**Directions**
Give back exactly the lines from the "[00:00:01.60]" line to the final line of the records, and only those, minus any pictures.

[Data provided]

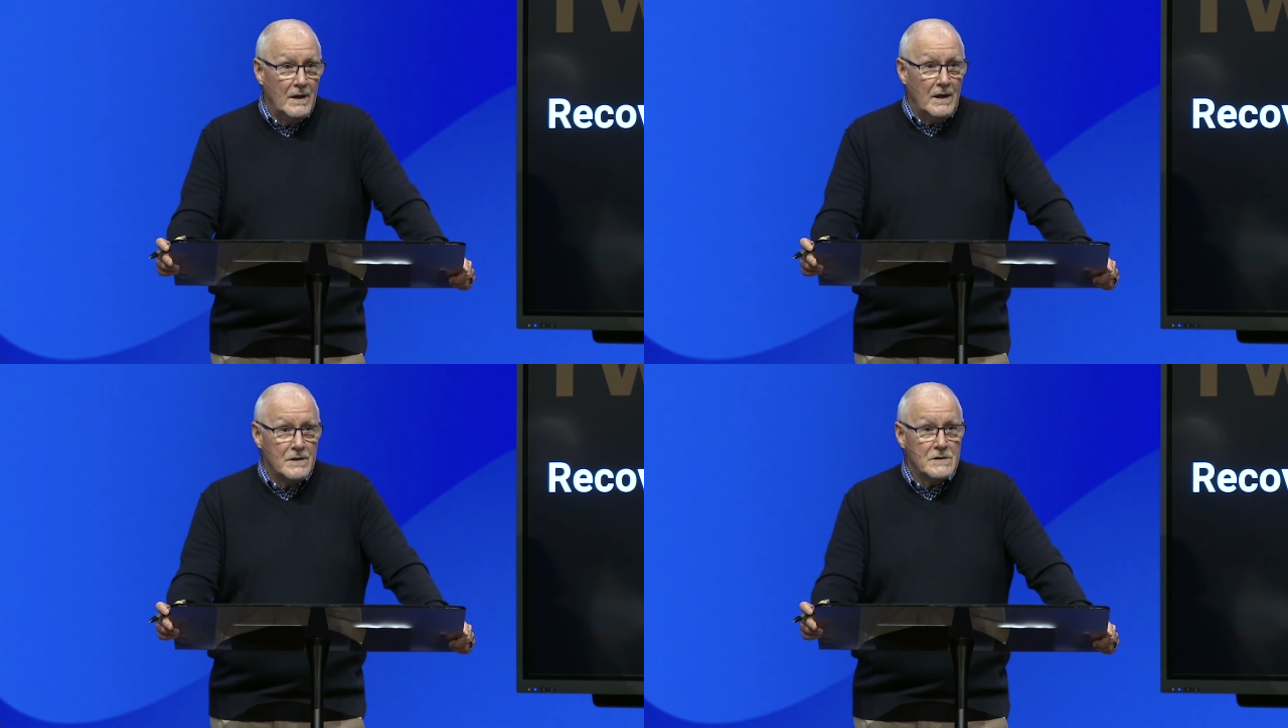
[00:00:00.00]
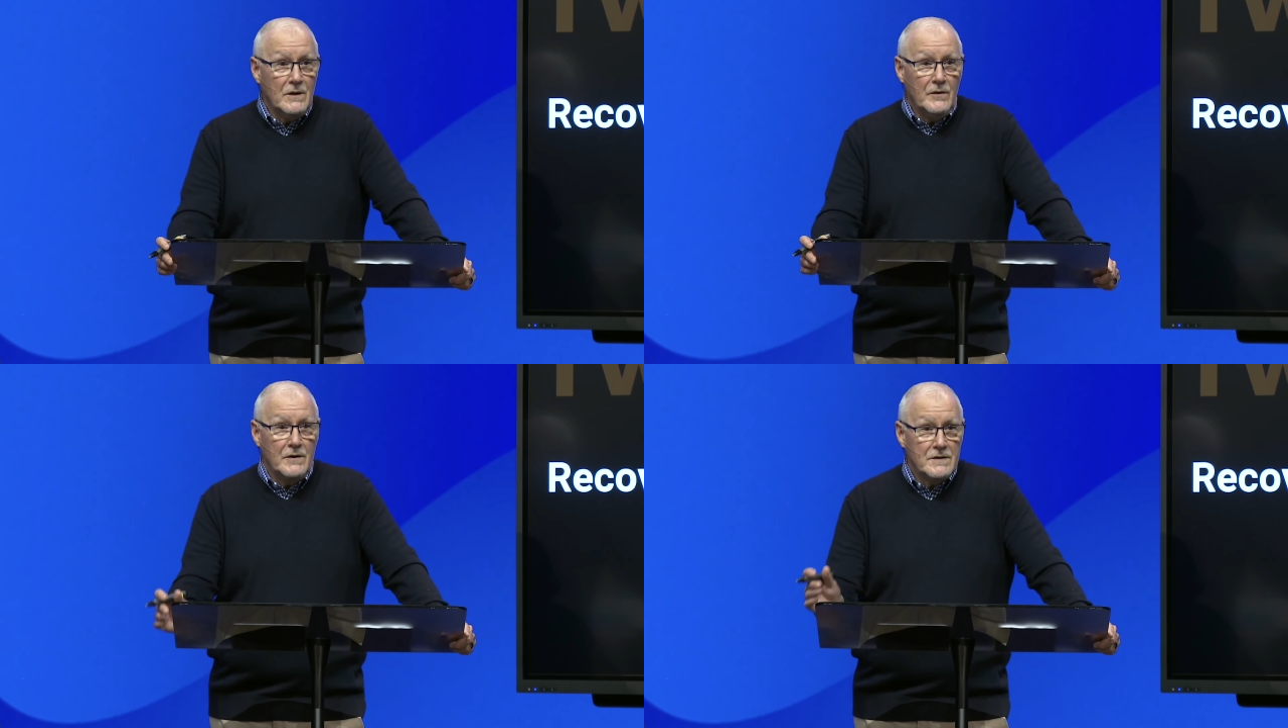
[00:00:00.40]
And
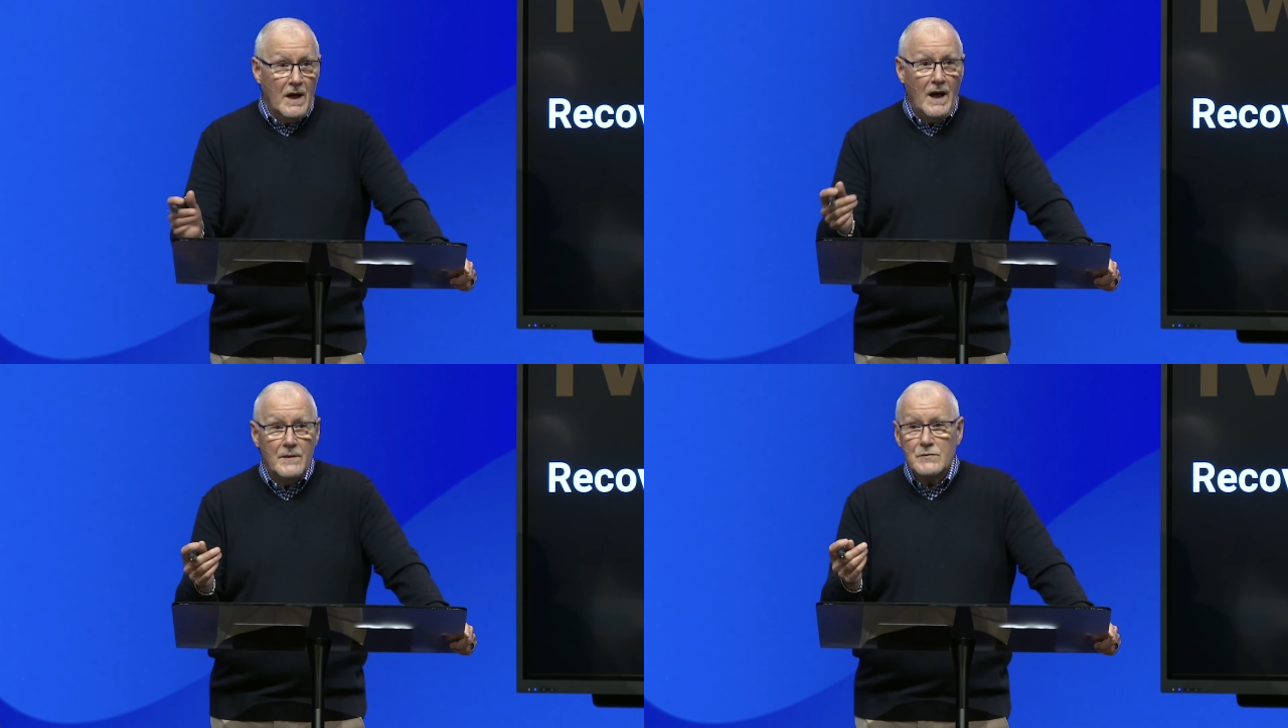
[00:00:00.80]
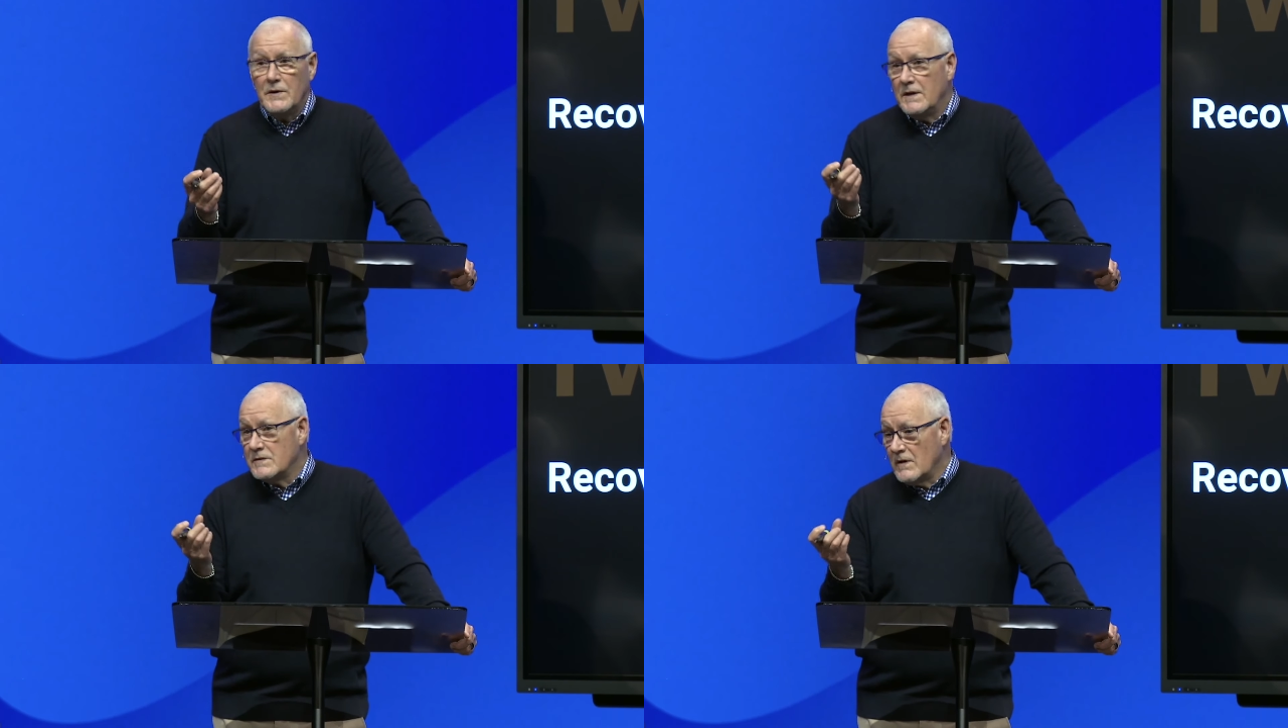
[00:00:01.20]
so there are times we
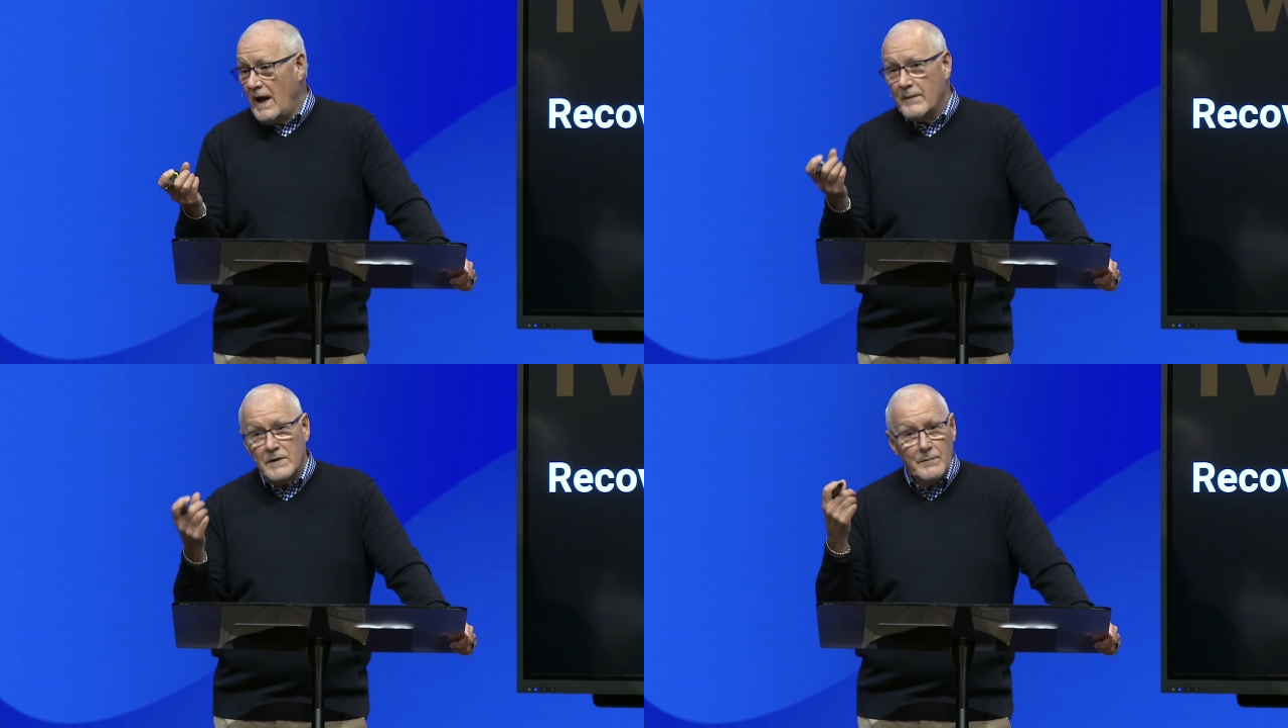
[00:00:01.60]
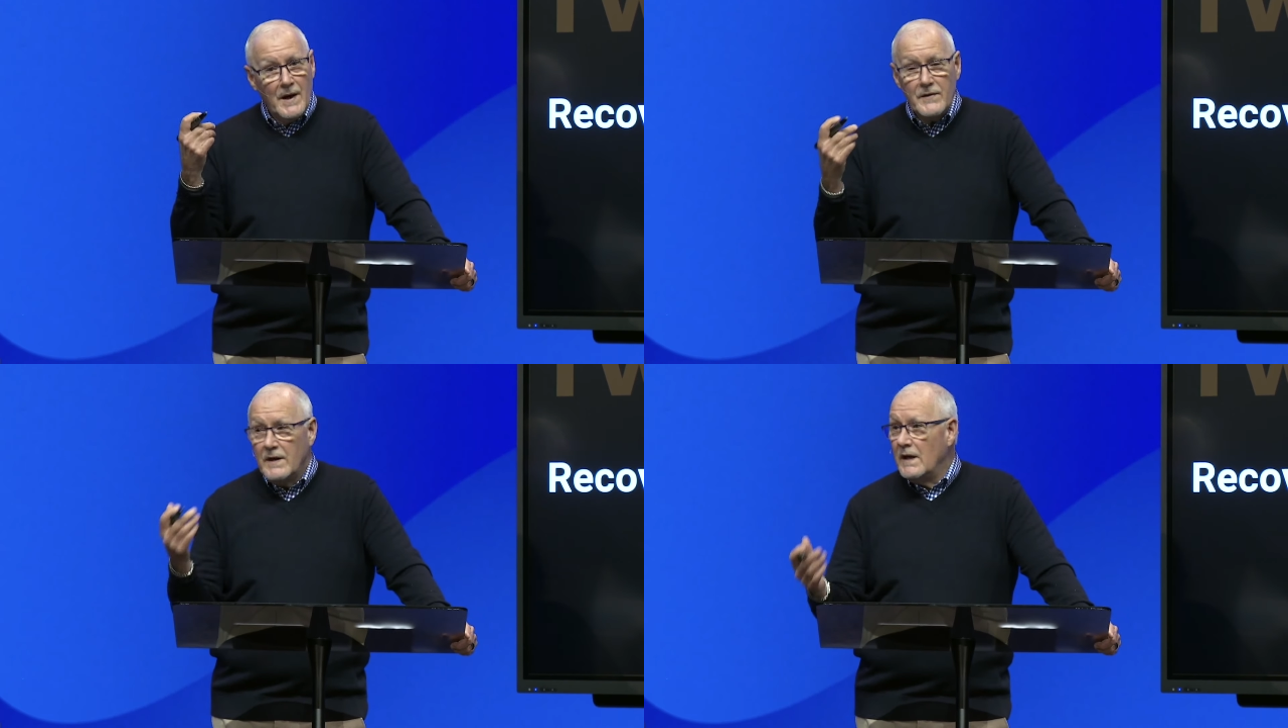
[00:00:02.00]
get trapped by
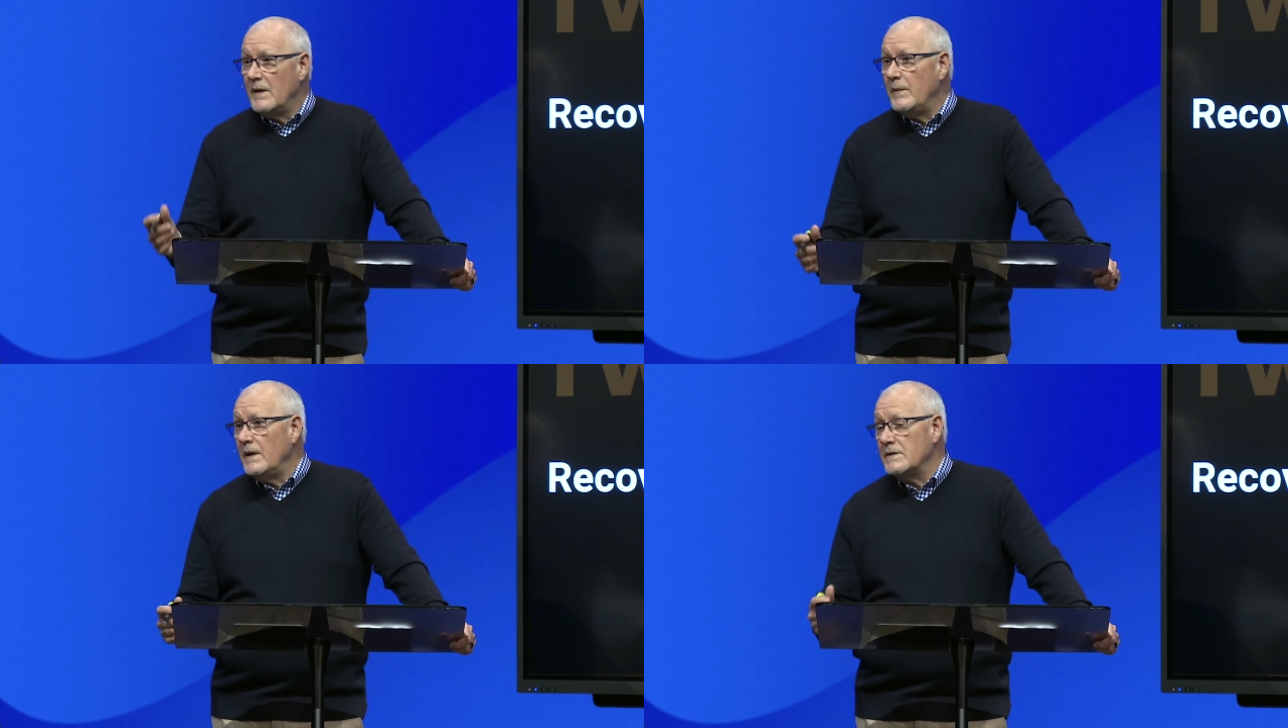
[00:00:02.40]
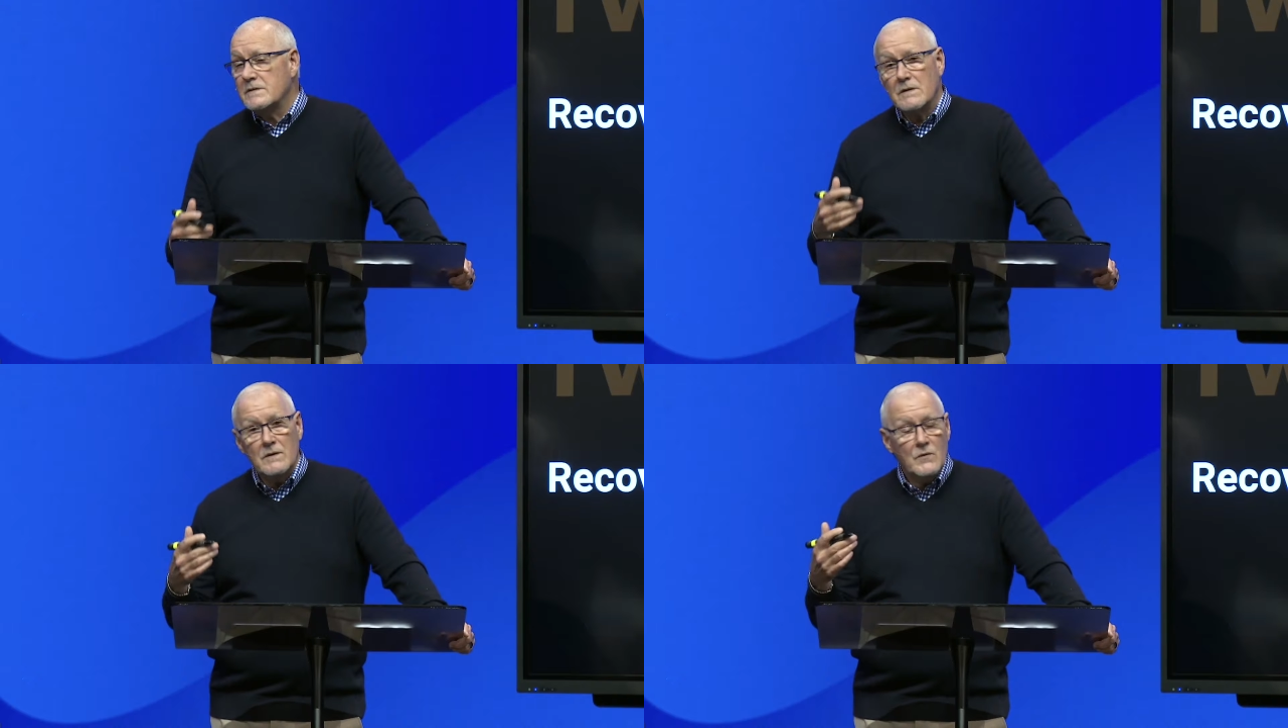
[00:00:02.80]
the enemy in
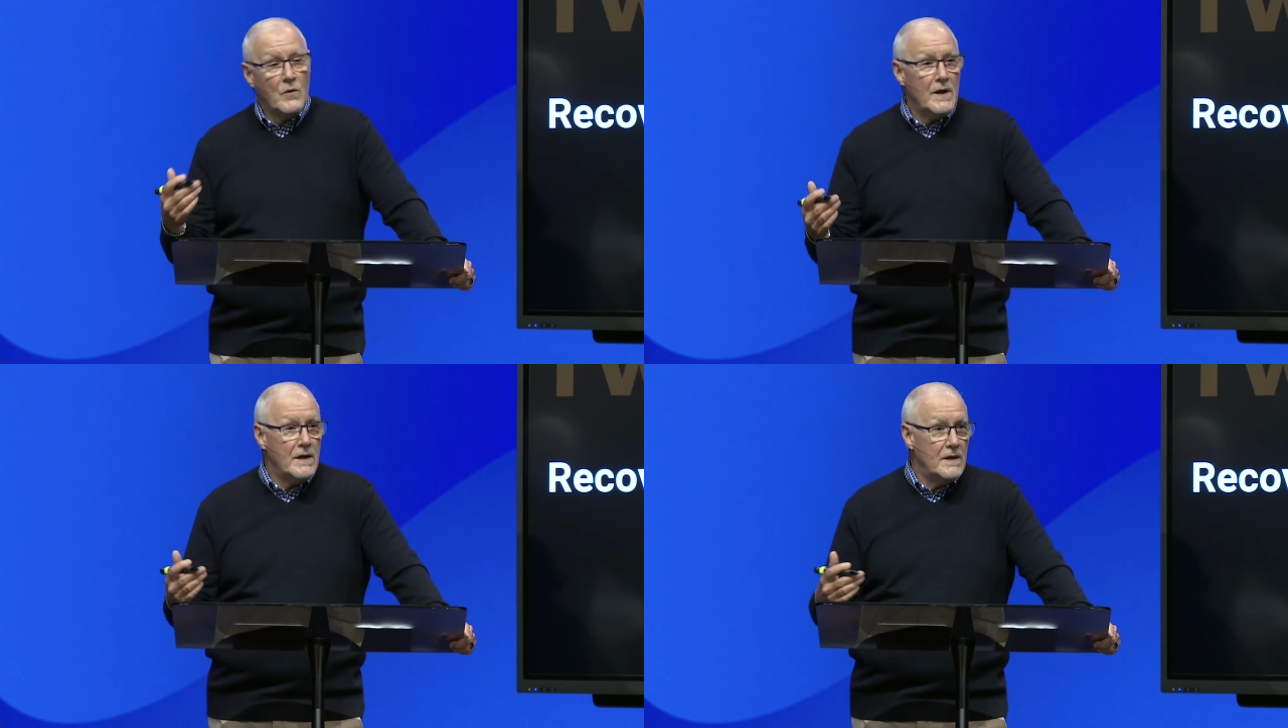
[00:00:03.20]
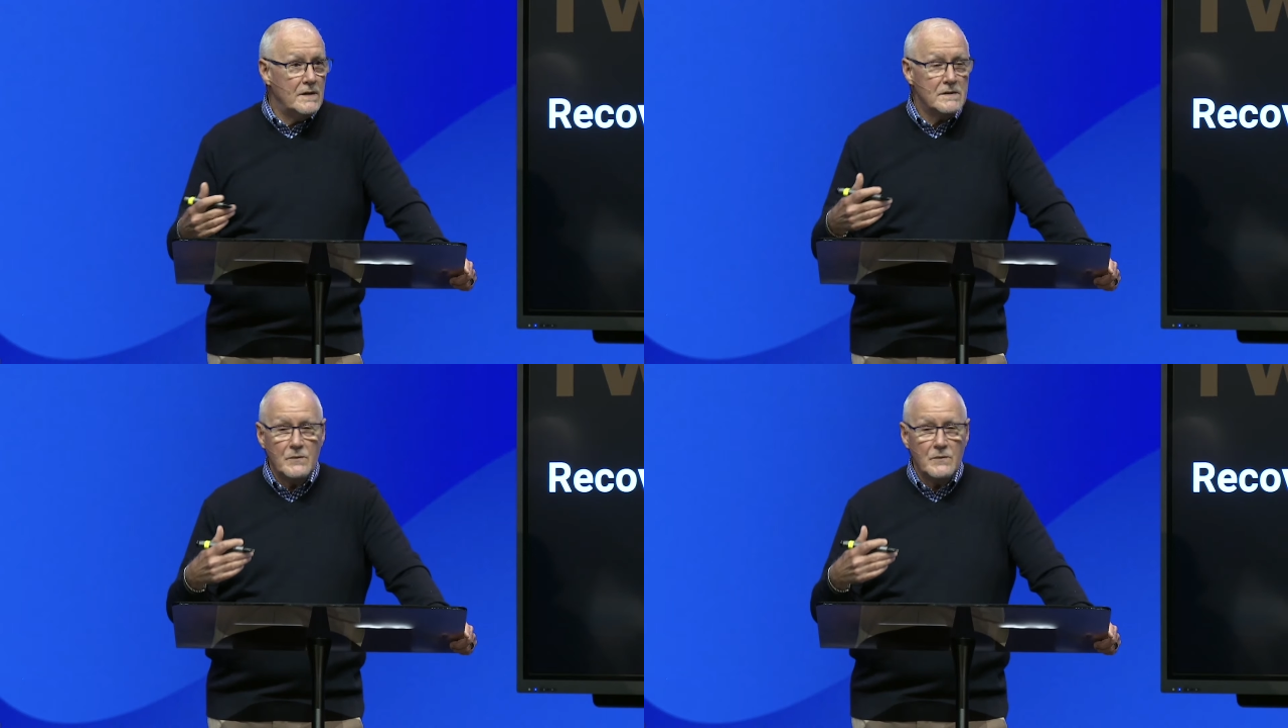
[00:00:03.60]
certain ways,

[/Data provided]

**Written answer**
[00:00:01.60]
[00:00:02.00]
get trapped by
[00:00:02.40]
[00:00:02.80]
the enemy in
[00:00:03.20]
[00:00:03.60]
certain ways,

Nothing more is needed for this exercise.